Those who didn’t go straight to the slammer–the overwhelming majority of refugees–eventually entered American society as “parolees.” Most handled the adjustment well. Still, paroles could be revoked at athe government’s pleasure, and as the number of original inmates declined, failed parolees took their place. The feds revoked parole if a refugee had no visible means of support, no fixed address or no American sponsor. Some refugees wound up in the pen for violating curfews or travel restrictions or for failure to participate in certain government programs.

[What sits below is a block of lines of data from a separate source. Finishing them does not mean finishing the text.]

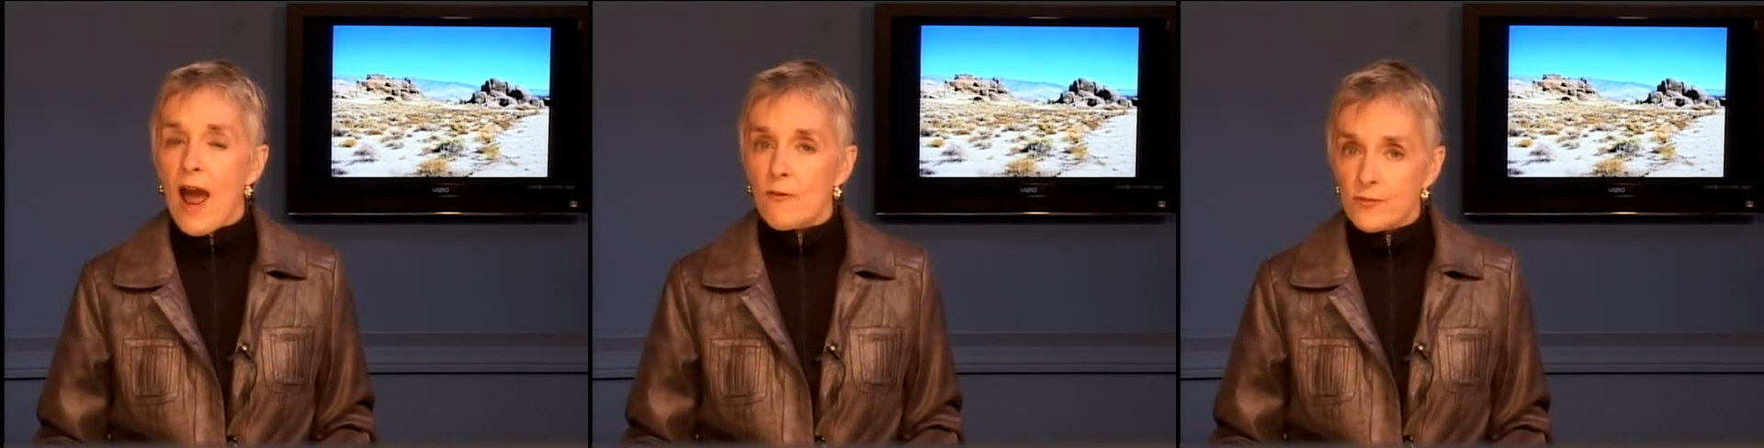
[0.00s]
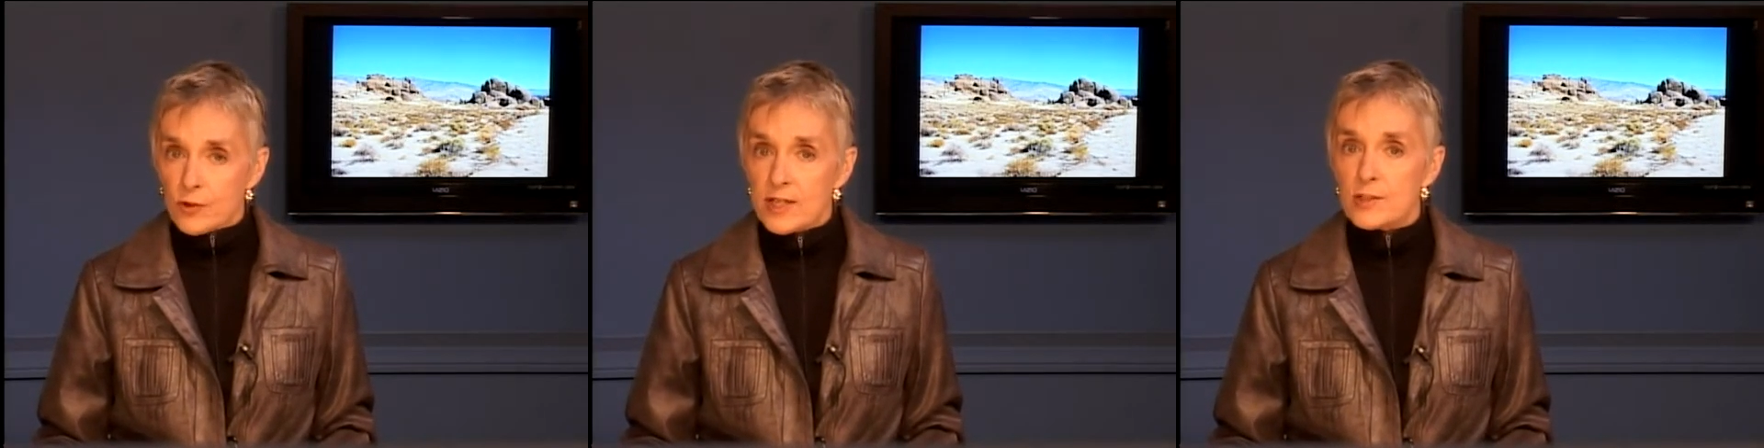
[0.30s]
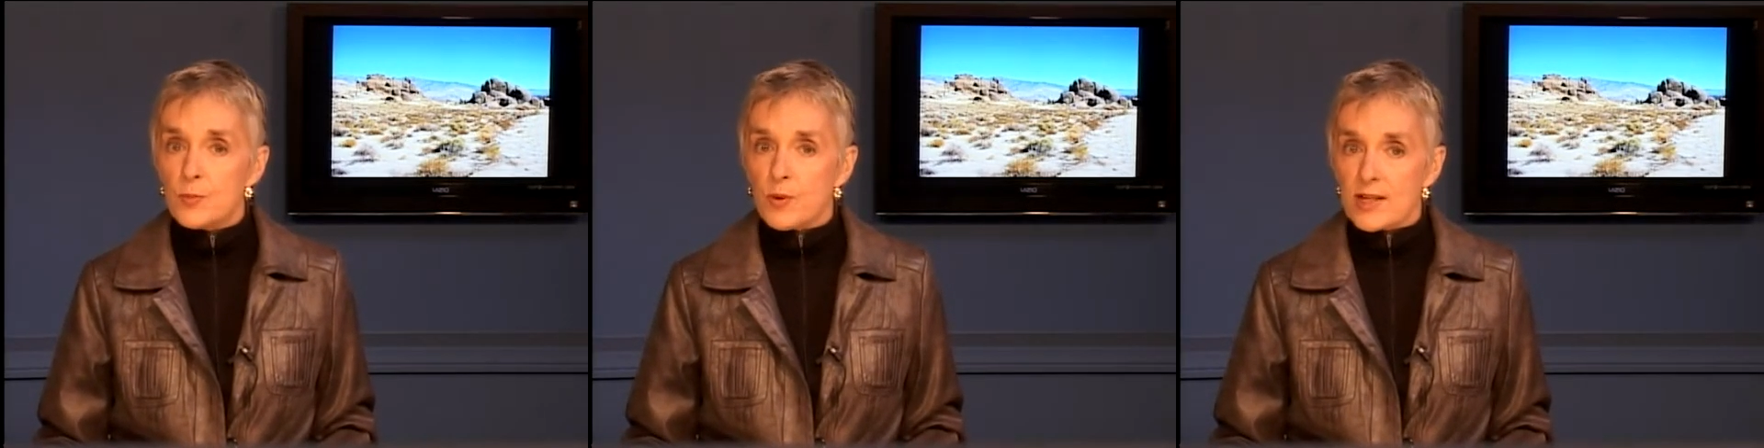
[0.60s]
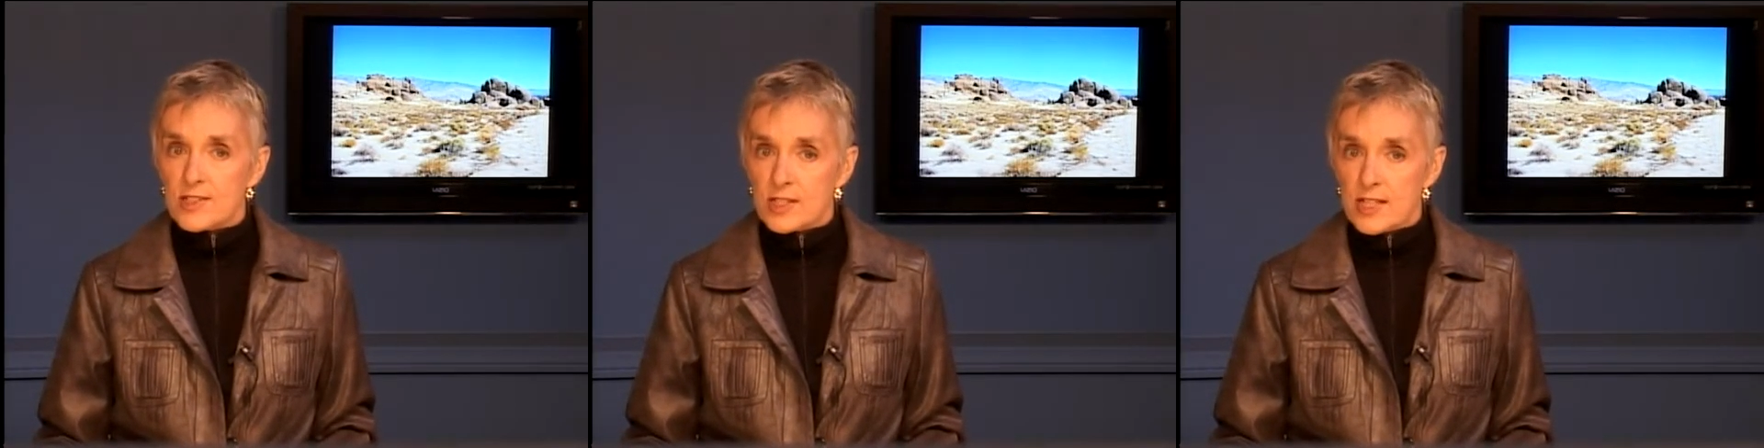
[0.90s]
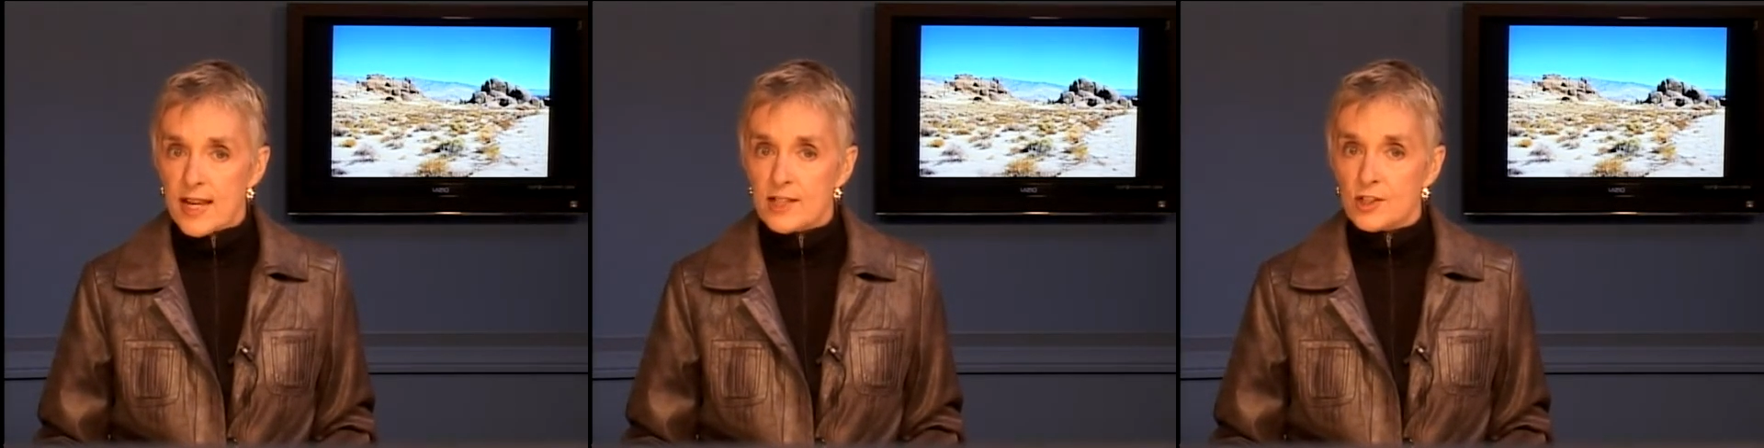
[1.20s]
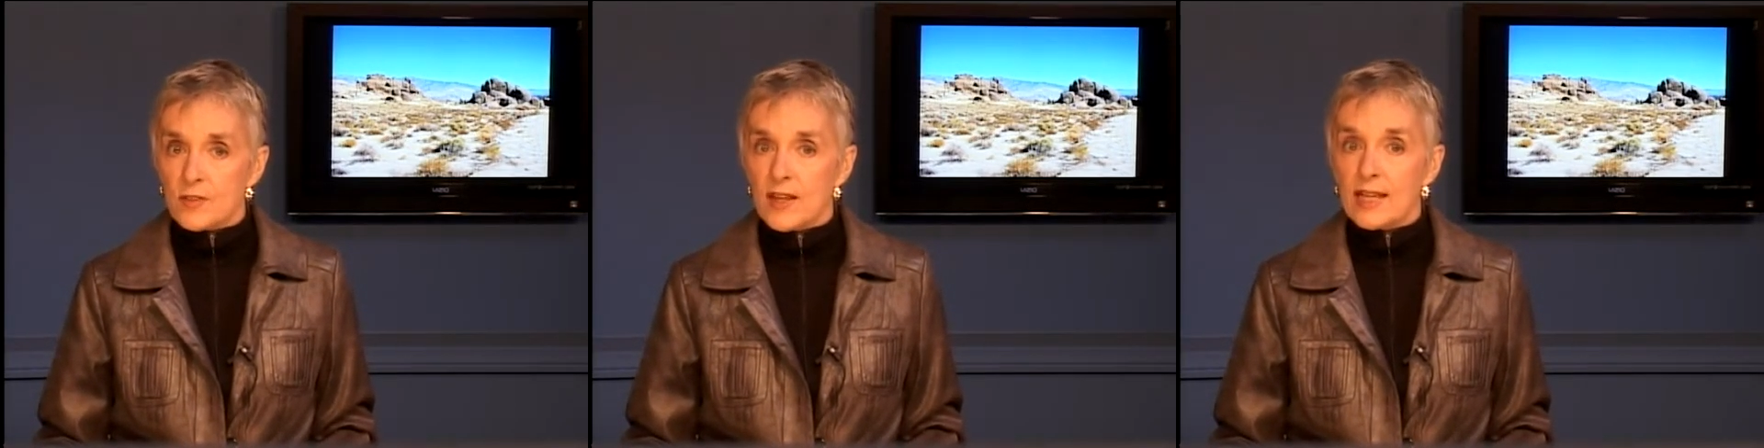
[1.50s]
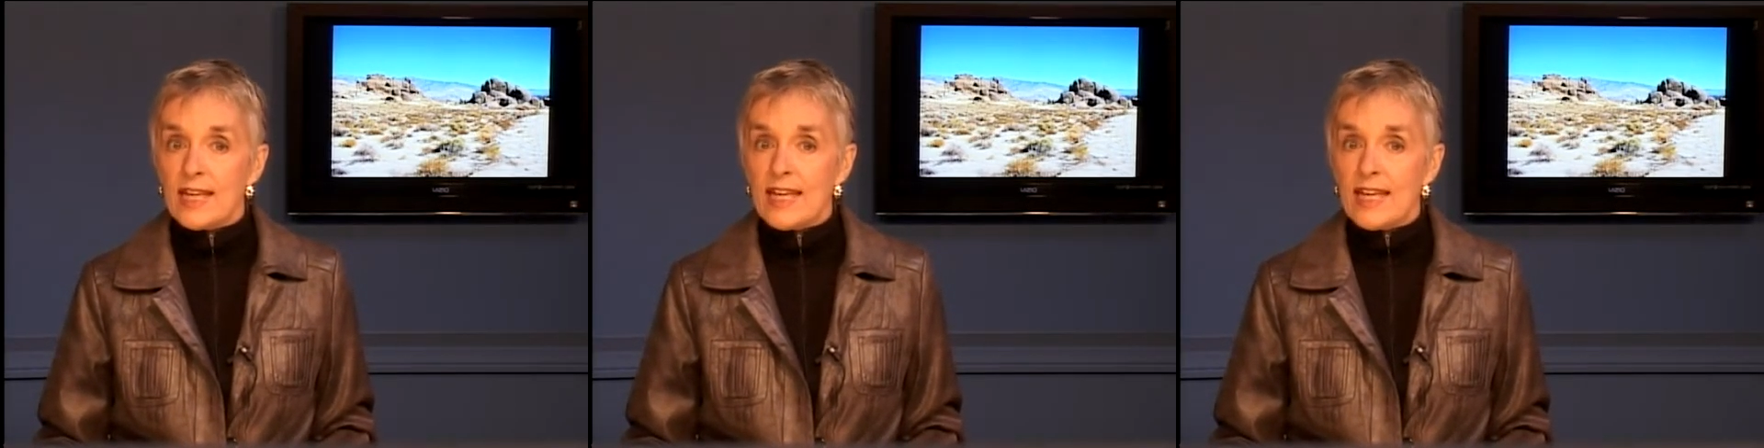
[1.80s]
after his presentation that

To be sure, others landed in the pen after they ran afoul of American laws. Some were convicted of serious crimes here such as murder, armed robbery, drug dealing and assault. But others were sent to Atlanta for lesser infractions like driving while intoxicated. Sometimes criminal charges alone (rather than convictions) could send Marielitos to the pen. Sometimes regufees were transferred to Atlanta after they had completed sentences in state and city lockups.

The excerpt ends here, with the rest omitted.